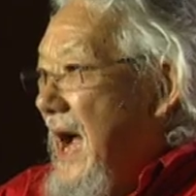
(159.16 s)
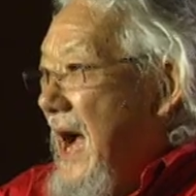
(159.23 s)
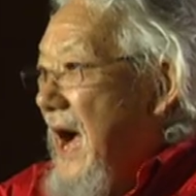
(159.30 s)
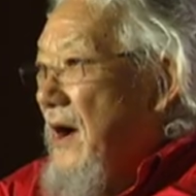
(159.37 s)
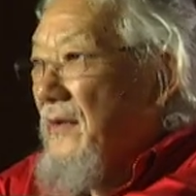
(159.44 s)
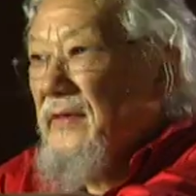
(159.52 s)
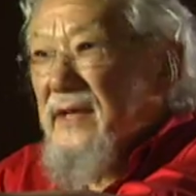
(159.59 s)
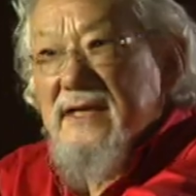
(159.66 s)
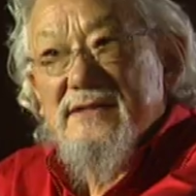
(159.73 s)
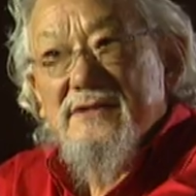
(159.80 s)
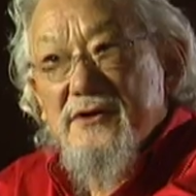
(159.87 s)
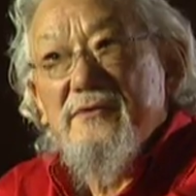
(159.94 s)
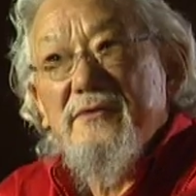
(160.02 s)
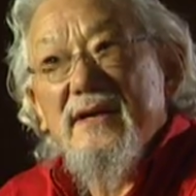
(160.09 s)
how these
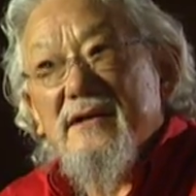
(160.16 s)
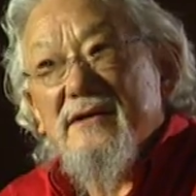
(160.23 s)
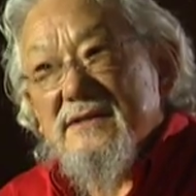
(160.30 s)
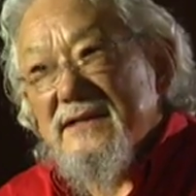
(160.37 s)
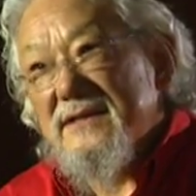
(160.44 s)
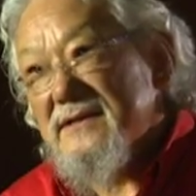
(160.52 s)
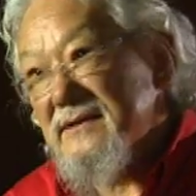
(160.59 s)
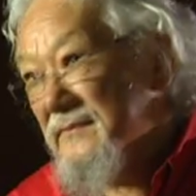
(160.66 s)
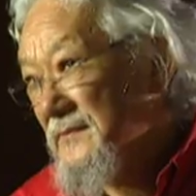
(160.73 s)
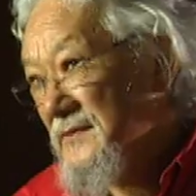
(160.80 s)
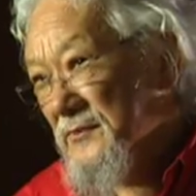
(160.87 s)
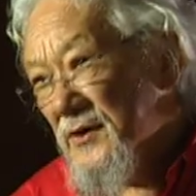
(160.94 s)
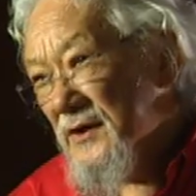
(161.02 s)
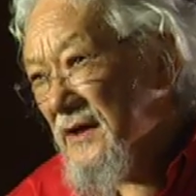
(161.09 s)
new
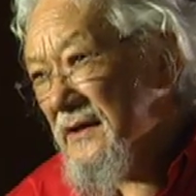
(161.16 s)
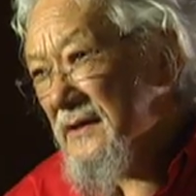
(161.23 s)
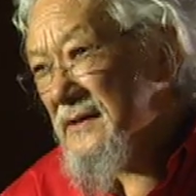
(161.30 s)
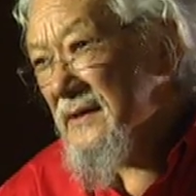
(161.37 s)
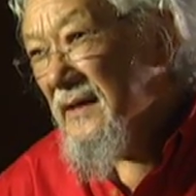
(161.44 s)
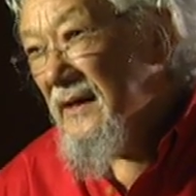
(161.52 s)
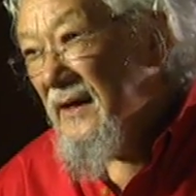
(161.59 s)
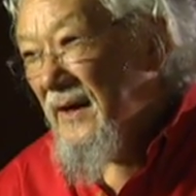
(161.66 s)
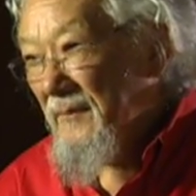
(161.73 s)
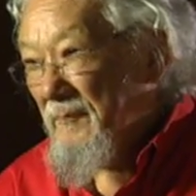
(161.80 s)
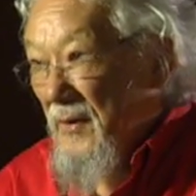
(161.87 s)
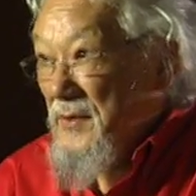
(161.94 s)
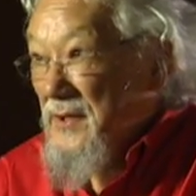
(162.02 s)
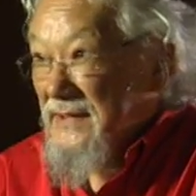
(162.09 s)
ecosystems worked,
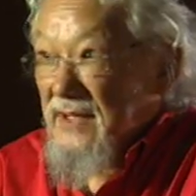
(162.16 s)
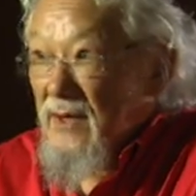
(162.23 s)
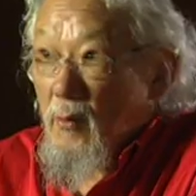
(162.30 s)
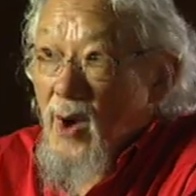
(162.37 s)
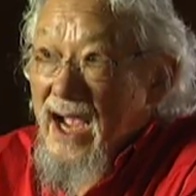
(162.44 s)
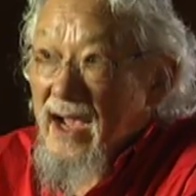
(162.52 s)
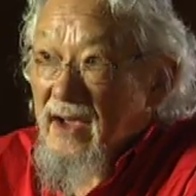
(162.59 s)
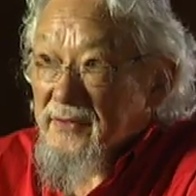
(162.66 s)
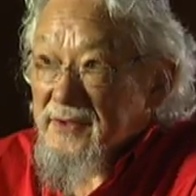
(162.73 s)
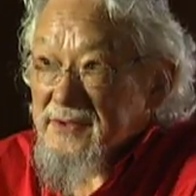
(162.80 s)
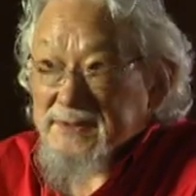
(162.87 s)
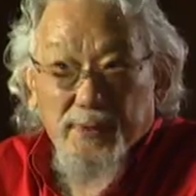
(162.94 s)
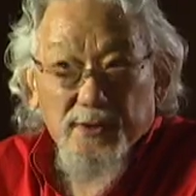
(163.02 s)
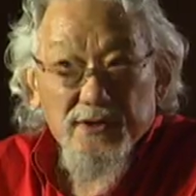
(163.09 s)
but we saw, wow,
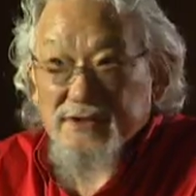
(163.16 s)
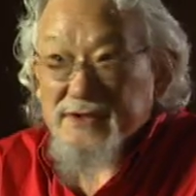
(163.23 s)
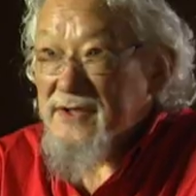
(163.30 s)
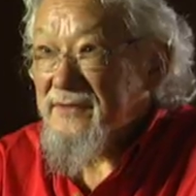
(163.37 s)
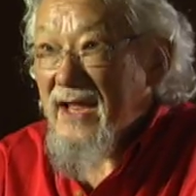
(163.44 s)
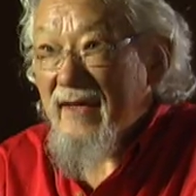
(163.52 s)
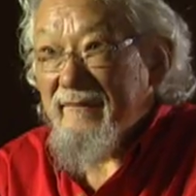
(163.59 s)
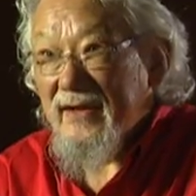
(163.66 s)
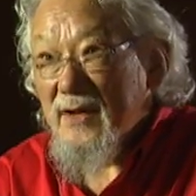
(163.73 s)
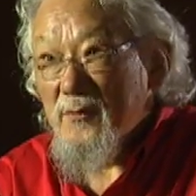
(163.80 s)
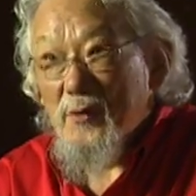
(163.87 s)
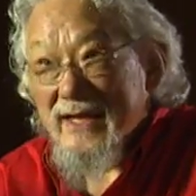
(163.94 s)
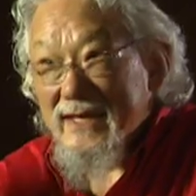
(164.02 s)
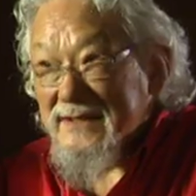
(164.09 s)
those birds don't have any
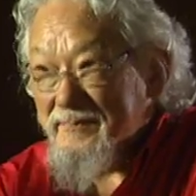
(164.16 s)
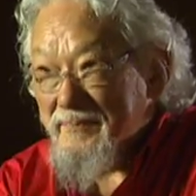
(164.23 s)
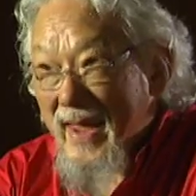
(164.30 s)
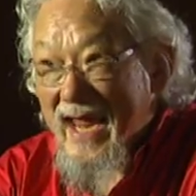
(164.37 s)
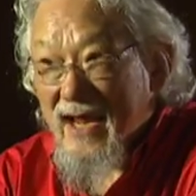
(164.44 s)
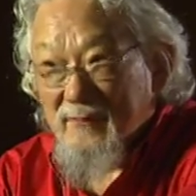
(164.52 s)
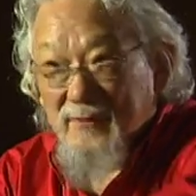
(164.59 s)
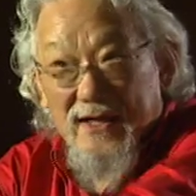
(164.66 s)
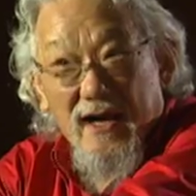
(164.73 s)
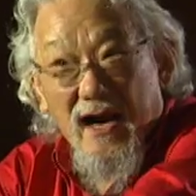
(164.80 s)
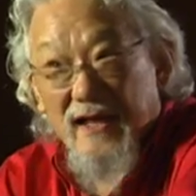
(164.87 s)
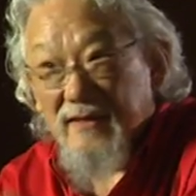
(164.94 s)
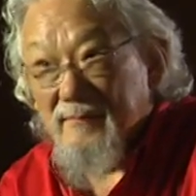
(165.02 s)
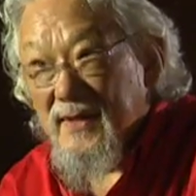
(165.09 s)
wings. Bang, we
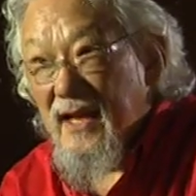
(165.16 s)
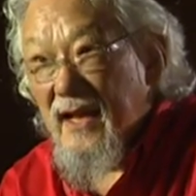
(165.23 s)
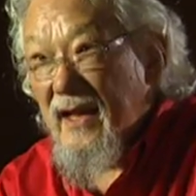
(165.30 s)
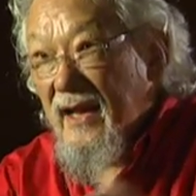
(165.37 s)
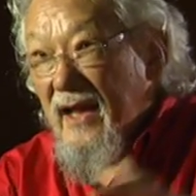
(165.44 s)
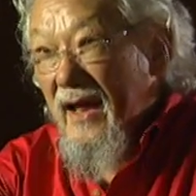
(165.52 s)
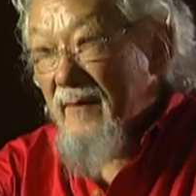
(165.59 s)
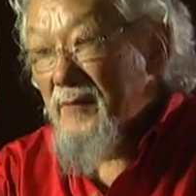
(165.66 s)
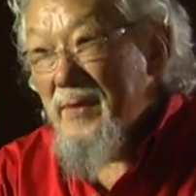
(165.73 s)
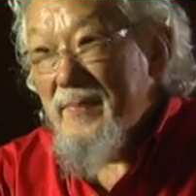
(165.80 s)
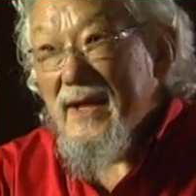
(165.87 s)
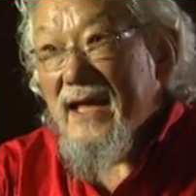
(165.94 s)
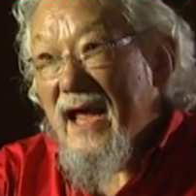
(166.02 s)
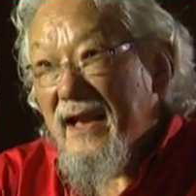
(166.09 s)
got them, and we
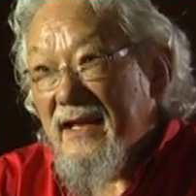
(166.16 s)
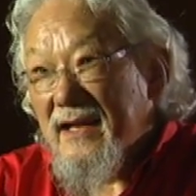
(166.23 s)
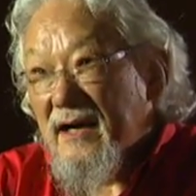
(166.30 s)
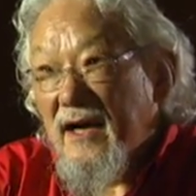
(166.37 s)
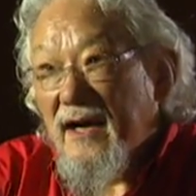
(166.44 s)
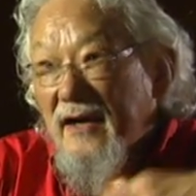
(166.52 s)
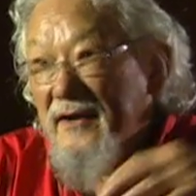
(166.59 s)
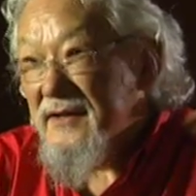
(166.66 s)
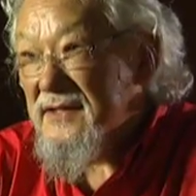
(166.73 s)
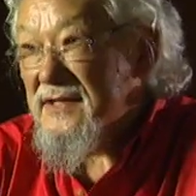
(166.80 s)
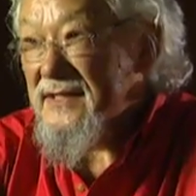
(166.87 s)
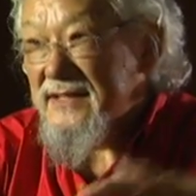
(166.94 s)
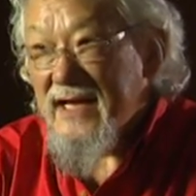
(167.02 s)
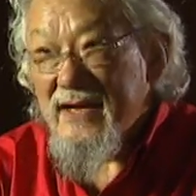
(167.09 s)
began
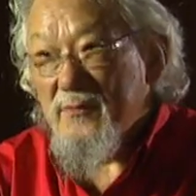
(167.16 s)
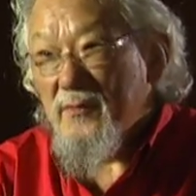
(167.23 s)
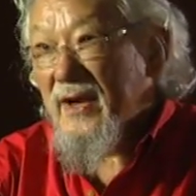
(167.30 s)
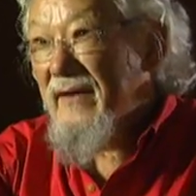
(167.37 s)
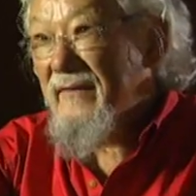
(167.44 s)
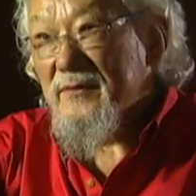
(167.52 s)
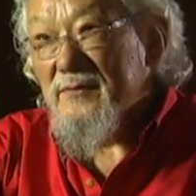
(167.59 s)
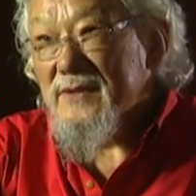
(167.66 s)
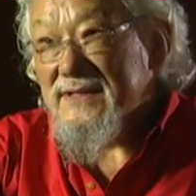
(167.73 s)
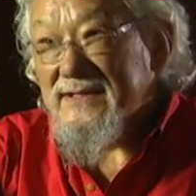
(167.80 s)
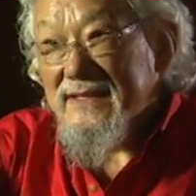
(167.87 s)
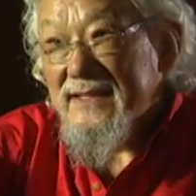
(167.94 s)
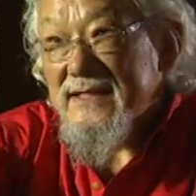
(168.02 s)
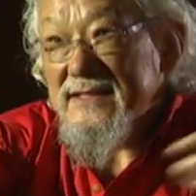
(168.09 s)
to take whatever was
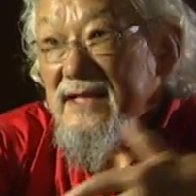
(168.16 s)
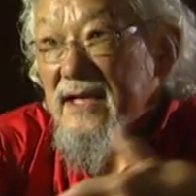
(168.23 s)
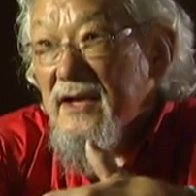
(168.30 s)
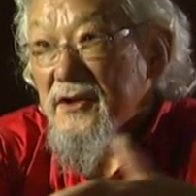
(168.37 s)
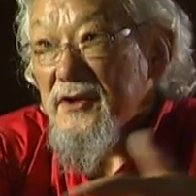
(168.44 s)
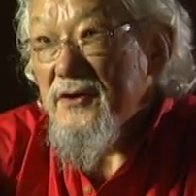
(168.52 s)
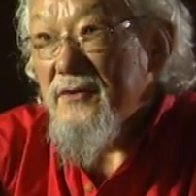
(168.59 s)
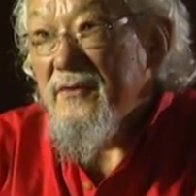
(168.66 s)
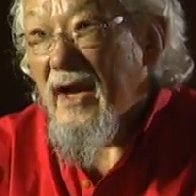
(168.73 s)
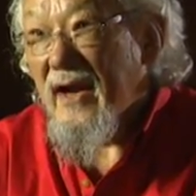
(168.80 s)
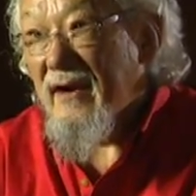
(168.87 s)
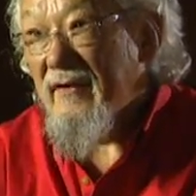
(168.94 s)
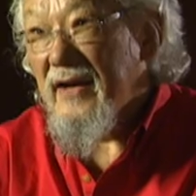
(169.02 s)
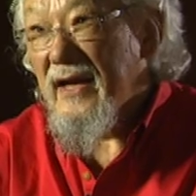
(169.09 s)
in this new
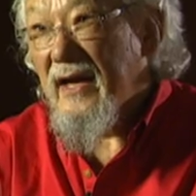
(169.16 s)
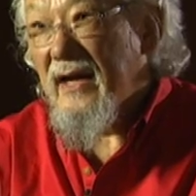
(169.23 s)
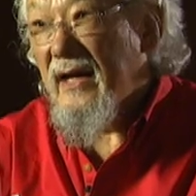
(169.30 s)
area,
+++
### Problem description
Could you output the lines above exactly, with no pictures included?

### Expected answer
(159.16 s)
(159.23 s)
(159.30 s)
(159.37 s)
(159.44 s)
(159.52 s)
(159.59 s)
(159.66 s)
(159.73 s)
(159.80 s)
(159.87 s)
(159.94 s)
(160.02 s)
(160.09 s)
how these
(160.16 s)
(160.23 s)
(160.30 s)
(160.37 s)
(160.44 s)
(160.52 s)
(160.59 s)
(160.66 s)
(160.73 s)
(160.80 s)
(160.87 s)
(160.94 s)
(161.02 s)
(161.09 s)
new
(161.16 s)
(161.23 s)
(161.30 s)
(161.37 s)
(161.44 s)
(161.52 s)
(161.59 s)
(161.66 s)
(161.73 s)
(161.80 s)
(161.87 s)
(161.94 s)
(162.02 s)
(162.09 s)
ecosystems worked,
(162.16 s)
(162.23 s)
(162.30 s)
(162.37 s)
(162.44 s)
(162.52 s)
(162.59 s)
(162.66 s)
(162.73 s)
(162.80 s)
(162.87 s)
(162.94 s)
(163.02 s)
(163.09 s)
but we saw, wow,
(163.16 s)
(163.23 s)
(163.30 s)
(163.37 s)
(163.44 s)
(163.52 s)
(163.59 s)
(163.66 s)
(163.73 s)
(163.80 s)
(163.87 s)
(163.94 s)
(164.02 s)
(164.09 s)
those birds don't have any
(164.16 s)
(164.23 s)
(164.30 s)
(164.37 s)
(164.44 s)
(164.52 s)
(164.59 s)
(164.66 s)
(164.73 s)
(164.80 s)
(164.87 s)
(164.94 s)
(165.02 s)
(165.09 s)
wings. Bang, we
(165.16 s)
(165.23 s)
(165.30 s)
(165.37 s)
(165.44 s)
(165.52 s)
(165.59 s)
(165.66 s)
(165.73 s)
(165.80 s)
(165.87 s)
(165.94 s)
(166.02 s)
(166.09 s)
got them, and we
(166.16 s)
(166.23 s)
(166.30 s)
(166.37 s)
(166.44 s)
(166.52 s)
(166.59 s)
(166.66 s)
(166.73 s)
(166.80 s)
(166.87 s)
(166.94 s)
(167.02 s)
(167.09 s)
began
(167.16 s)
(167.23 s)
(167.30 s)
(167.37 s)
(167.44 s)
(167.52 s)
(167.59 s)
(167.66 s)
(167.73 s)
(167.80 s)
(167.87 s)
(167.94 s)
(168.02 s)
(168.09 s)
to take whatever was
(168.16 s)
(168.23 s)
(168.30 s)
(168.37 s)
(168.44 s)
(168.52 s)
(168.59 s)
(168.66 s)
(168.73 s)
(168.80 s)
(168.87 s)
(168.94 s)
(169.02 s)
(169.09 s)
in this new
(169.16 s)
(169.23 s)
(169.30 s)
area,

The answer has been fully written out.